Moms and Maids

How do you tell someone they aren't in your bridal party?

How do you tell someone you don't want them in your bridal party if they already assume that they are?

I don't want to hurt anyone's feelings but I also don't want this person in my bridal party nor do I want her doing any other special tasks at my wedding.

She thinks we are a lot closer than we are but we have nothing in common and I'd really prefer she were just there as a guest.

What can I do?

Re: How do you tell someone they aren't in your bridal party?

  • Stop discussing wedding plans with her.  Eventually she will get the hint as the wedding date gets closer.  If she asks you point blank, you can be prepared with lines like "We haven't worked out those details yet" or "I'm focusing on _____ right now instead."  Make sure that whatever you say cannot be interpreted as intent to ask her to be a bridesmaid. 
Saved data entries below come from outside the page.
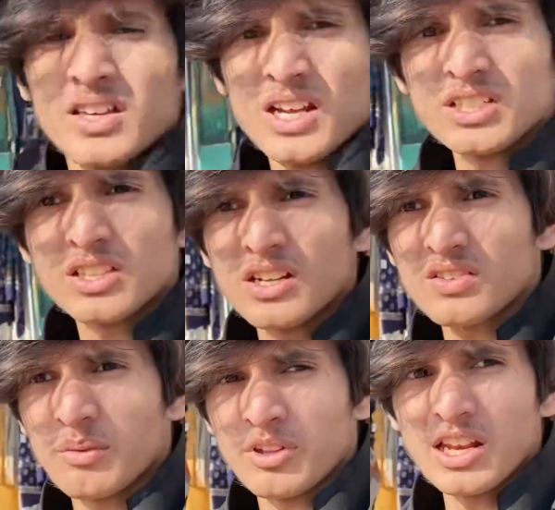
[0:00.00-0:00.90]
यार जिधर
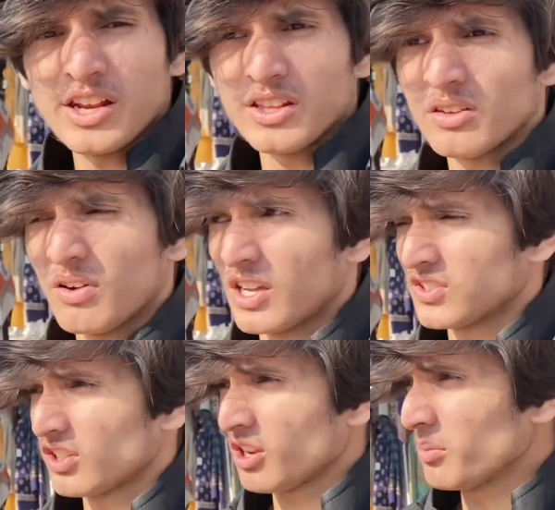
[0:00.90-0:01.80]
से हमने लेनी थी वहाँ
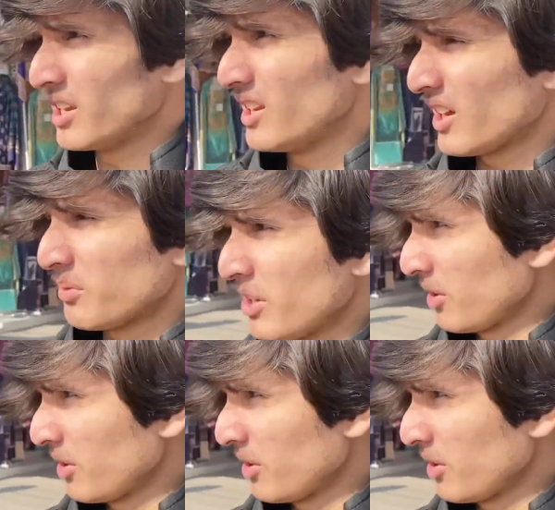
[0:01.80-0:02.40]
से तो नहीं मिली लेकिन मैंने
    As a matter of fact, don't ask anyone to be in your wedding party until 6-9 months before the wedding.  Relationships change all the time regardless of how close you are now.  It's sad but true and there are a lot of people who post on here with problems that are almost entirely due to asking too early.  Once you ask, you really can't kick someone out without ruining a friendship.  People take these things very, very seriously. 
    Wedding Countdown Ticker
  • I wasn't planning to broach the subject with any of my potential maids for a while yet, but as a congratulations on my engagement this girl says "don't make me wear an ugly dress."

    Is it just me or is that really rude? Not only to assume you are a bridesmaid, but also to say that!

    I am going to try and avoid it and tell her I haven't thought about the bridal party yet, but she is a pest and I know she will haunt me and tell mutual friends that she is in the party so I may have to shut her down sooner than later. I just wish I could avoid the drama completely so I can enjoy just being engaged for a while. I do feel bad though and I don't want to hurt anyone's feelings. :(
  • edited March 2012
    It was very rude of her to assume that she is going to be a bridesmaid. She is probably clueless.

    A good, polite, honest answer would have been 'of course not, as a guest you may wear whatever you like.' I know it's easier to think of answers when you are not under the gun. Try  to have a few lines ready in anticipation.

                       
  • As others have pointed out, she is definitely the one in the wrong here.  As long as you have a clear message about how you're not picking until much closer to the wedding, her telling people she is in the wedding isn't going to matter.  When your actual choices are made, she is the one that is going to look silly, not you.  
    Wedding Countdown Ticker
  • Ditto PPs; except on the Jan/Feb thing - if your wedding is in June I'd think you'd need to be looking for dresses with the girls by December, asking anytime in Q4 would be good.

    In the meantime, if she keeps making comments about being a BM you need to address it, if you just let her keep talking she'll probably feel like you led her on when you do finally get the message across.  Saying  "oh we haven't really thought about the BP yet" might still not get the message across, but at least you're not confirming her statements with your silence.